### WORK INSTRUCTIONS
Only the stretch below from the line holding "[0:00.00-0:01.00]" through the line holding "[10:17.30-10:17.90]" should be restated, word for word and with both ends included; pictures stay out.

——

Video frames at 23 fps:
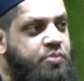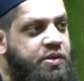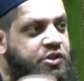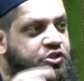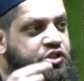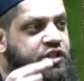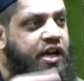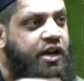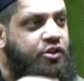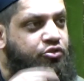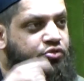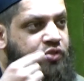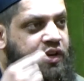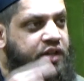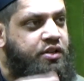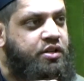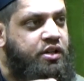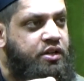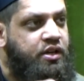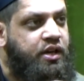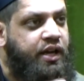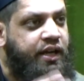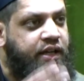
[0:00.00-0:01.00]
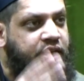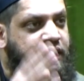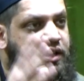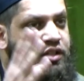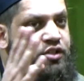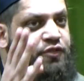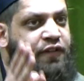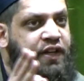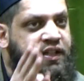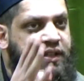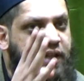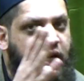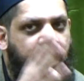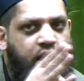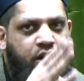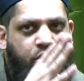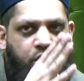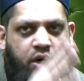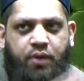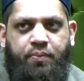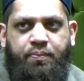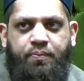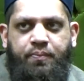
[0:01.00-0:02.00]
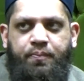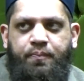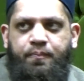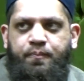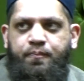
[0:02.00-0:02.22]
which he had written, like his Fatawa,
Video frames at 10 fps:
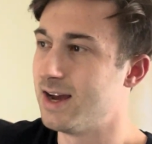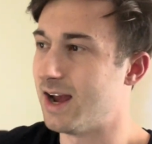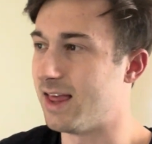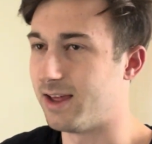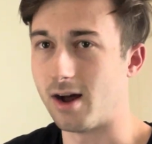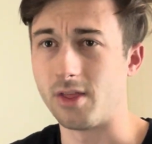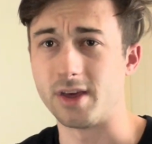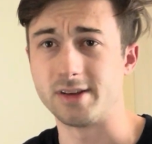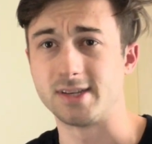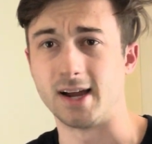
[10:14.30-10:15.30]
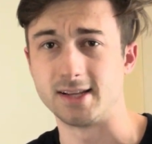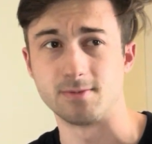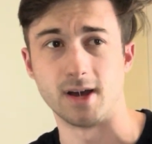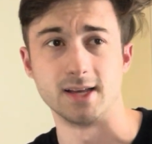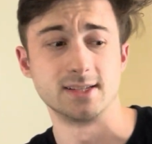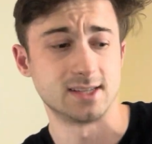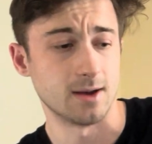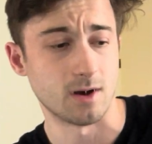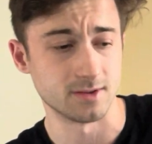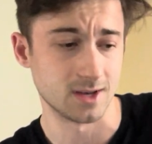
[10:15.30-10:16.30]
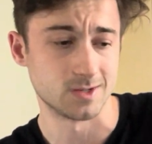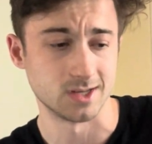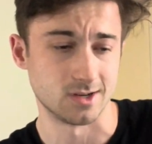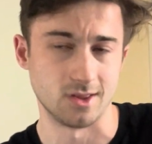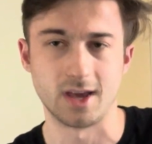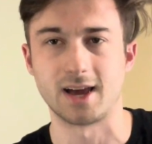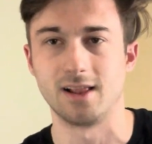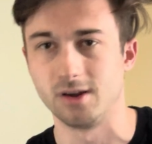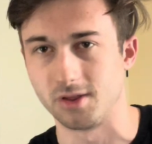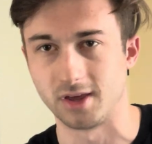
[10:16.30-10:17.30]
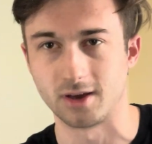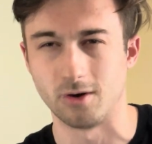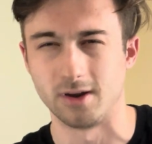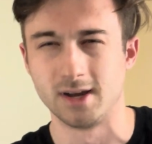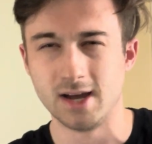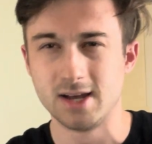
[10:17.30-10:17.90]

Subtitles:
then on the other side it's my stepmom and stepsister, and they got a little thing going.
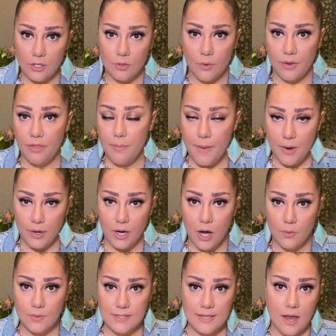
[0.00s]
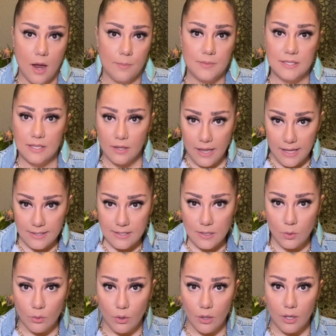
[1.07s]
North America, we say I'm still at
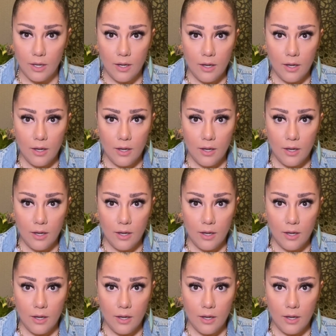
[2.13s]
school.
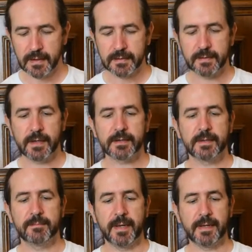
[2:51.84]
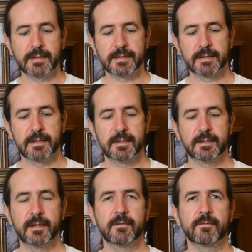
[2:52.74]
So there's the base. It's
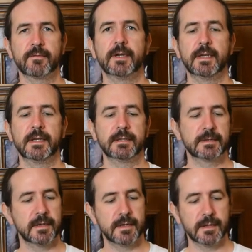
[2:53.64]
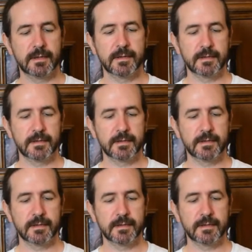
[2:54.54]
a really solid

——

### FINISHED TASK
[0:00.00-0:01.00]
[0:01.00-0:02.00]
[0:02.00-0:02.22]
which he had written, like his Fatawa,
Video frames at 10 fps:
[10:14.30-10:15.30]
[10:15.30-10:16.30]
[10:16.30-10:17.30]
[10:17.30-10:17.90]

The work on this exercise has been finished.